The 2019 African Economic Outlook (AEO) analyses macroeconomic developments and prospects in Africa.  The analysis shows that Africa’s GDP growth is estimated at 3.5 percent in 2018. Growth for 2019 and 2020 is projected at 4  and 4.1 percent, respectively, thanks to factors such as mild recovery in commodity prices, improved macroeconomic stability. However, this growth performance is not sufficient to address the challenges of structural transformation. A rebalancing of Africa’s imports from consumption to intermediate and capital goods is critical to help countries benefit from scale and scope economies, exploit knowledge transfers and promote structural transformation. Deep reforms in public financial management are also required to improve revenue mobilization, and ease debt vulnerabilities.
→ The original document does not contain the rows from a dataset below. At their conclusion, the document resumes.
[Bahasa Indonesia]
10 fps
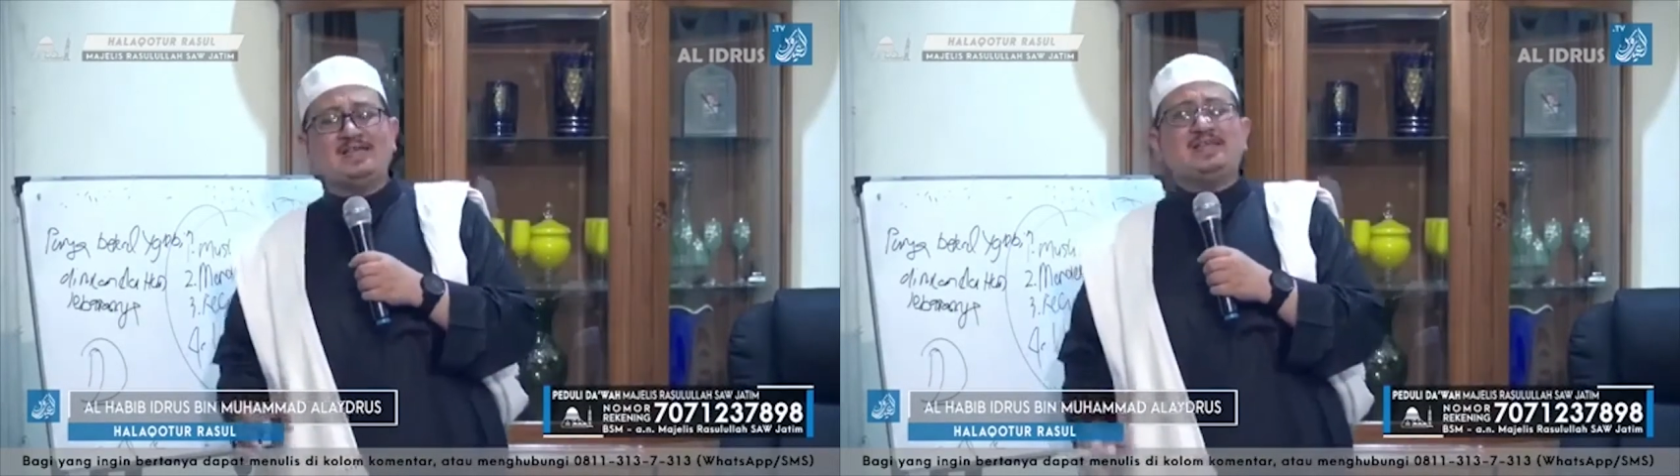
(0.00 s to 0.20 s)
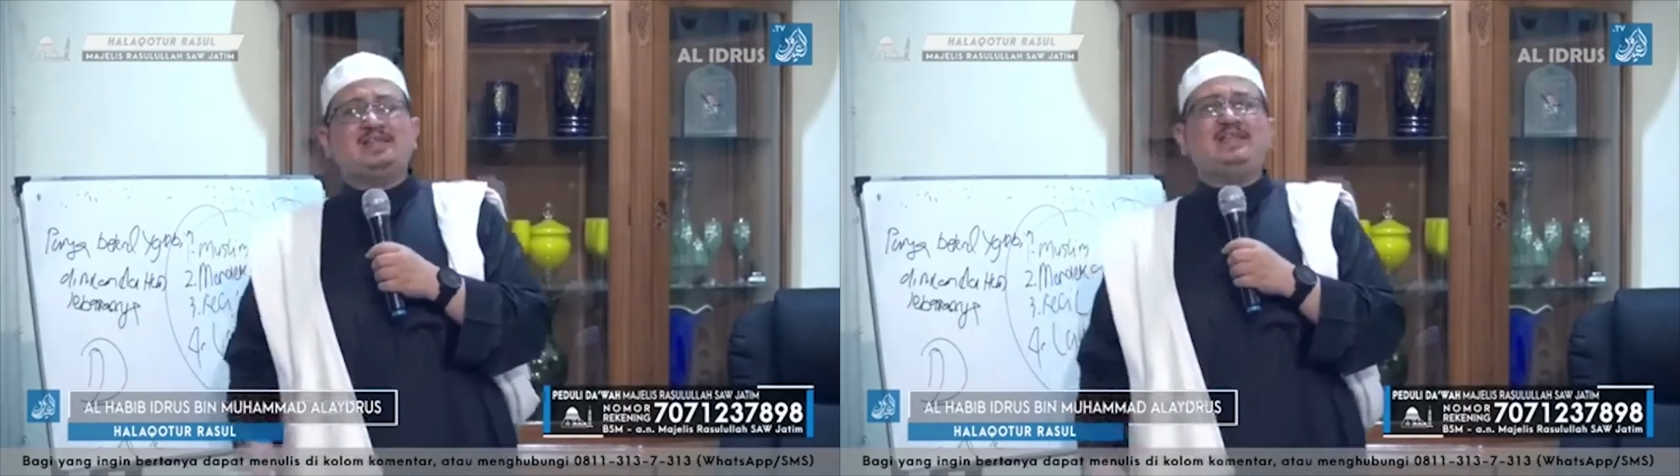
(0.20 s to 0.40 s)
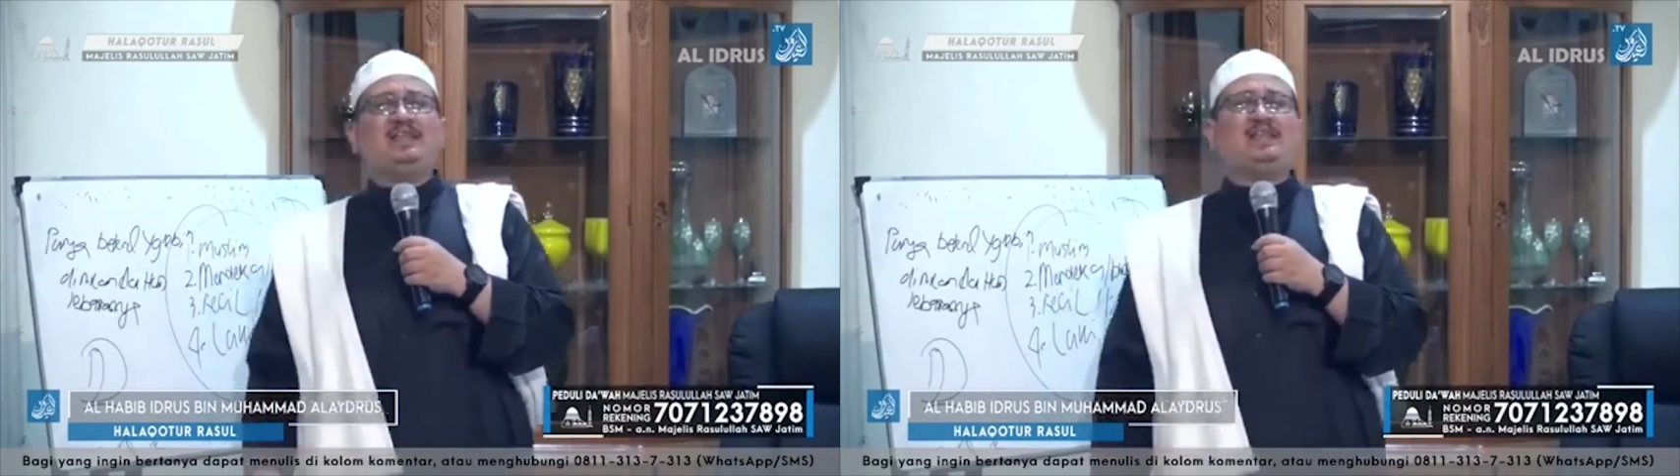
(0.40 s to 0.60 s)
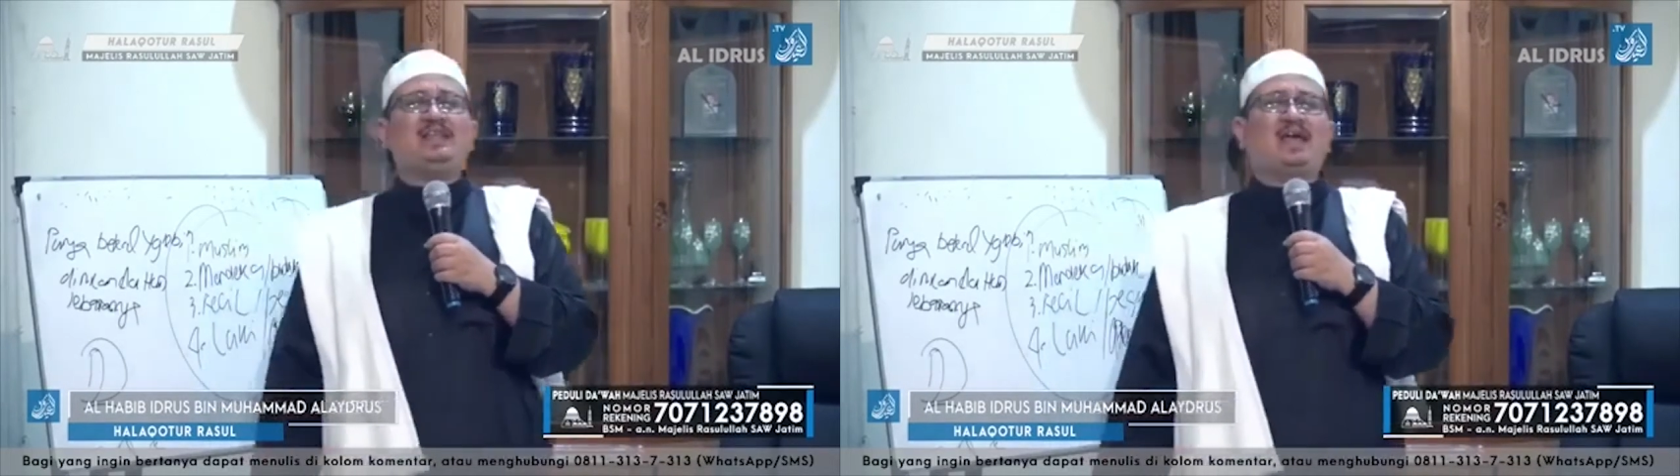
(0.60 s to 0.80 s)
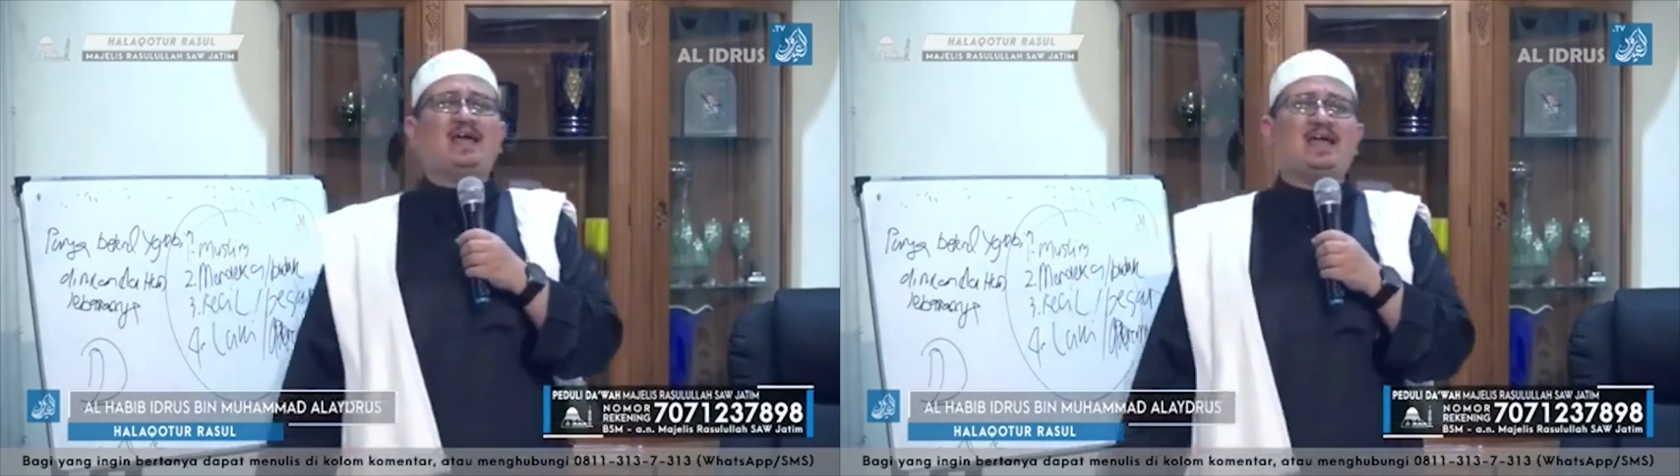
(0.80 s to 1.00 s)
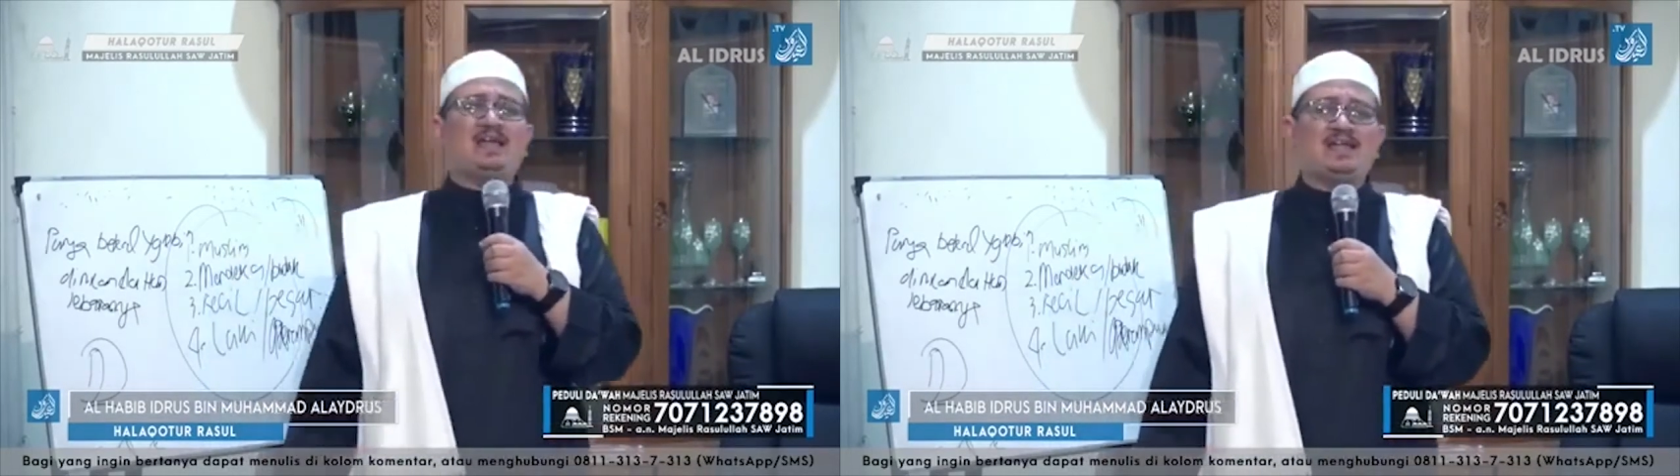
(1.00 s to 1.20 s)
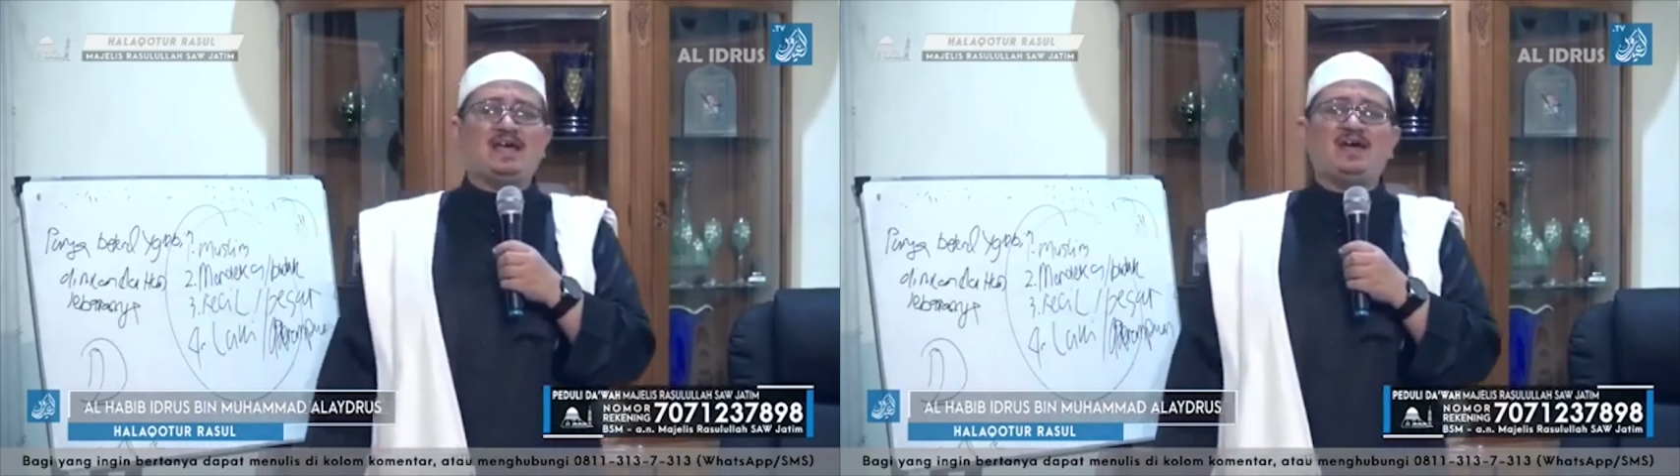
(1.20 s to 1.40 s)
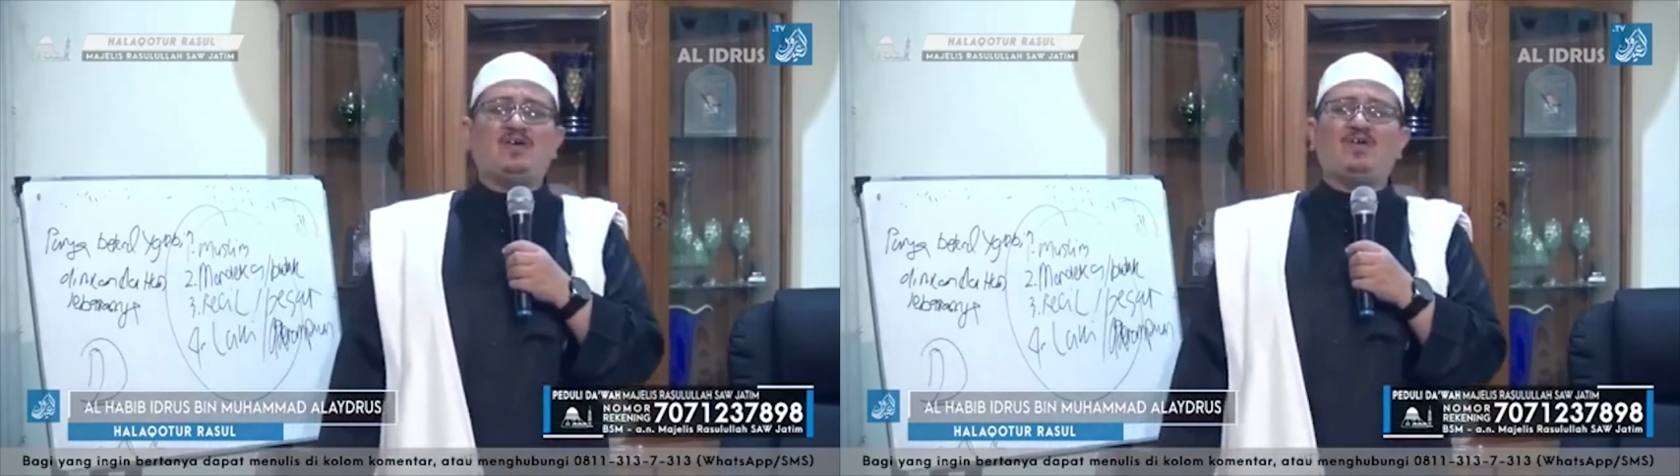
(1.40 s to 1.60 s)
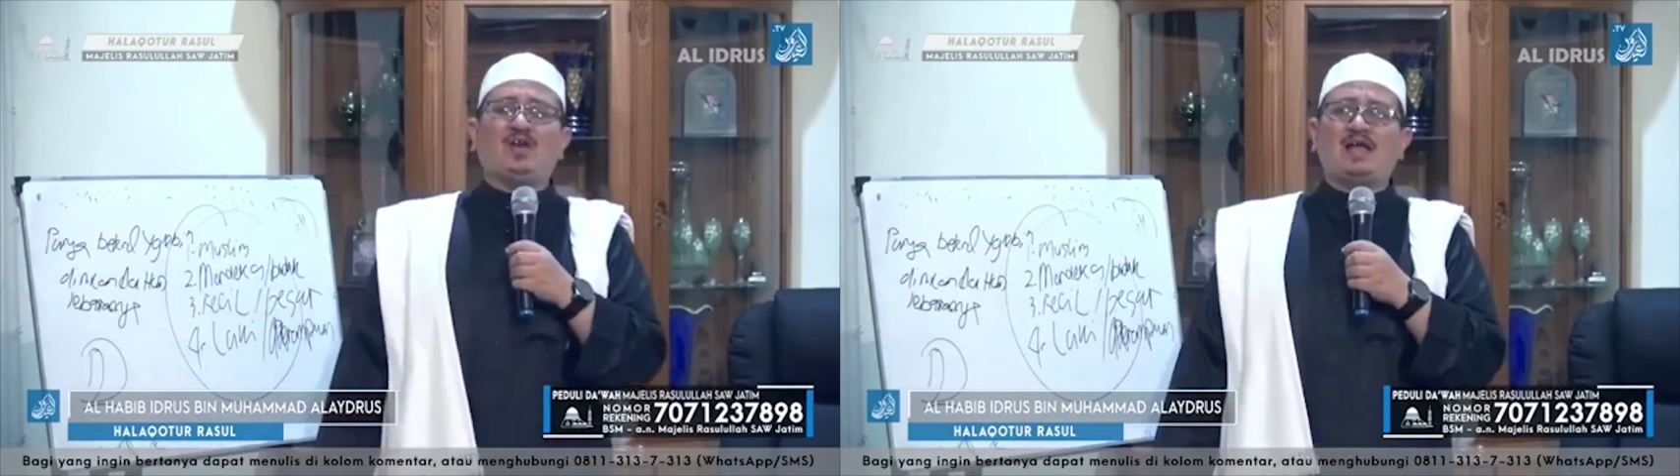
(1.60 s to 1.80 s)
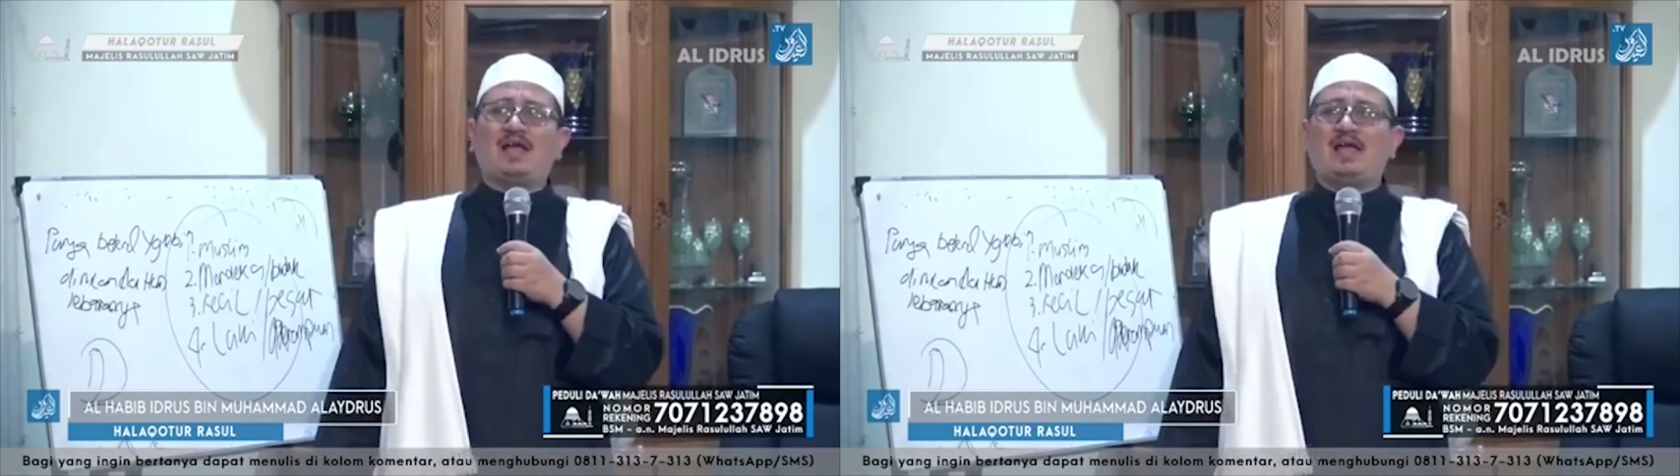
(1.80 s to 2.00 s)
tidak ada
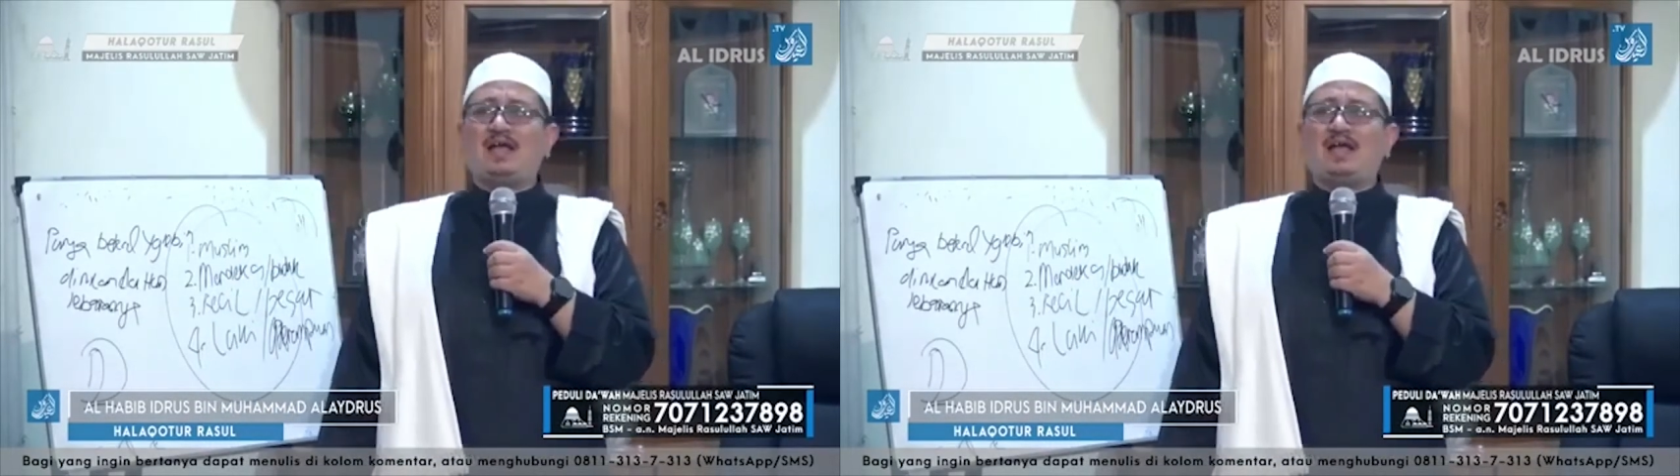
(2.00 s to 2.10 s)
orang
Africa still faces a huge job challenge and despite industry’s potential to create high-quality jobs, Africa has de-industrialized prematurely. There is thus an urgent need in creating job in higher productivity sectors by developing a strong manufacturing sector. However, this would not be achieved if constraints to doing business such as poor governance, low institutional quality, and inadequate infrastructure, continue limiting firm survival and dynamism with an estimated 1.3–3 million jobs lost (~2 percent of the new entrants to the labor force) every year. Reviving Africa’s industrialization particularly through regional industrial policies will be needed to benefit from externalities’ and agglomerations’ effects. 

New and timely analytics show that the Continental Free Trade Agreement (CFTA) can offer substantial gains for all African countries. For instance, a first scenario where today’s applied bilateral tariffs are eliminated would bring an estimated gain of $2.8 billion in real income; and increase intra-African trade by 15 percent. Additionally removing nontariff barriers could increase total real income gains by $37 billion; and  intra-African trade by 107.2 percent. Pushing further and implementing the World Trade Organization’s Trade Facilitation Agreement (TFA) would yield total gain of about $100 billion; and boost intra-African trade by 132.7 percent. To reach such a deep level of integration, further progress should be made on rules of origin, free movement of persons, financial governance frameworks, and regional public goods (infrastructure and regional bodies).

In its last part, the report provides short-to-medium term forecasts on the evolution of key macroeconomic indicators for all 54 regional member countries, as well as analysis on the state of socio-economic challenges and progress made in each country. This adds granularity to the more aggregated analysis conducted in the first part of the report.